WHAT YOU WILL DO => The reply to the records below should contain exactly the lines from the line with "[0:17.39-0:18.48]" through the line with "[0:22.83-0:23.91]", and nothing besides.

MATERIAL SHOWN =>

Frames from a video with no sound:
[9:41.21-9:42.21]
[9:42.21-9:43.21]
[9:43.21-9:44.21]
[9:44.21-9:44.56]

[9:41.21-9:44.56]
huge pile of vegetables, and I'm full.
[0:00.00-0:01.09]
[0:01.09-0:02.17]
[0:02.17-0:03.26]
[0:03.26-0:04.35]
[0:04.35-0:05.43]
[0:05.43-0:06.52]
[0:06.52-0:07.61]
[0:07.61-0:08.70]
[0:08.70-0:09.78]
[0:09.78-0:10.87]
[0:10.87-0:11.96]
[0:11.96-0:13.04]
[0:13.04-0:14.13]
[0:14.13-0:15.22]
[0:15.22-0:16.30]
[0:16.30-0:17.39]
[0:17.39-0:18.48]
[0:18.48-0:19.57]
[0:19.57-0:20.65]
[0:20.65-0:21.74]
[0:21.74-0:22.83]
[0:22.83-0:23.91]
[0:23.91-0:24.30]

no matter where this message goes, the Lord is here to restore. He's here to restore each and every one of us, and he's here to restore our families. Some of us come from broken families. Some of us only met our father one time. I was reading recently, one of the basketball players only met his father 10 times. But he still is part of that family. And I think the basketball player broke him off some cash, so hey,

...

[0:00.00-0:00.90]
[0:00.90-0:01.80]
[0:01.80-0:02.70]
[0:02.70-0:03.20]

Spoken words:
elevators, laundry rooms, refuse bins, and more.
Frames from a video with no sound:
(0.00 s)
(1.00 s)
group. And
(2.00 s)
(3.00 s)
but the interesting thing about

SOLUTION TO THE EXERCISE =>
[0:17.39-0:18.48]
[0:18.48-0:19.57]
[0:19.57-0:20.65]
[0:20.65-0:21.74]
[0:21.74-0:22.83]
[0:22.83-0:23.91]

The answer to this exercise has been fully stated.